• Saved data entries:
---------------
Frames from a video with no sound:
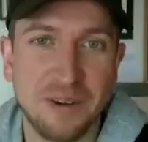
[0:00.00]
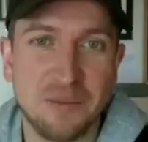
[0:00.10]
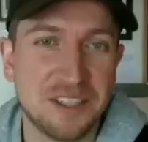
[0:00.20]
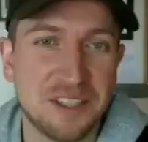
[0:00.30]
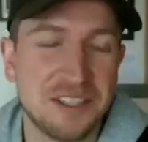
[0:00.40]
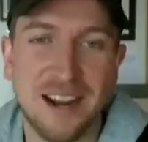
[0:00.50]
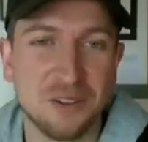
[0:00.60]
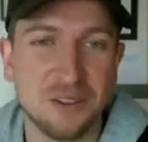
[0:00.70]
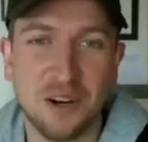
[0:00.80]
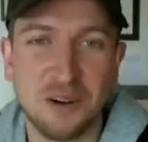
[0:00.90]
We sat on
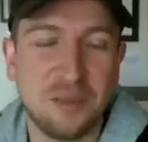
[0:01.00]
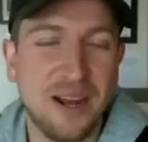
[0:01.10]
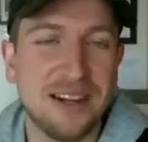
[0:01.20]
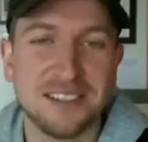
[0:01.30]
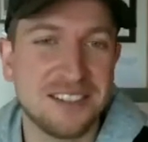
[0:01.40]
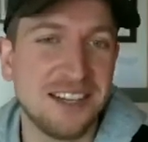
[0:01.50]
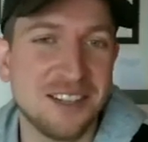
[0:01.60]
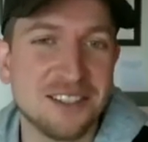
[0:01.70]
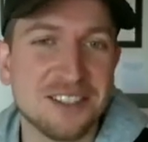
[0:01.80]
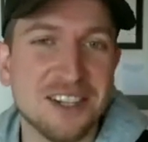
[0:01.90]
those concrete pads and just ate
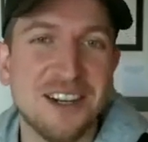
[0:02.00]
lunch.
---------------
• Problem to solve: The entries above must be restated exactly in the answer, and the pictures left out.

• Task solution:
Frames from a video with no sound:
[0:00.00]
[0:00.10]
[0:00.20]
[0:00.30]
[0:00.40]
[0:00.50]
[0:00.60]
[0:00.70]
[0:00.80]
[0:00.90]
We sat on
[0:01.00]
[0:01.10]
[0:01.20]
[0:01.30]
[0:01.40]
[0:01.50]
[0:01.60]
[0:01.70]
[0:01.80]
[0:01.90]
those concrete pads and just ate
[0:02.00]
lunch.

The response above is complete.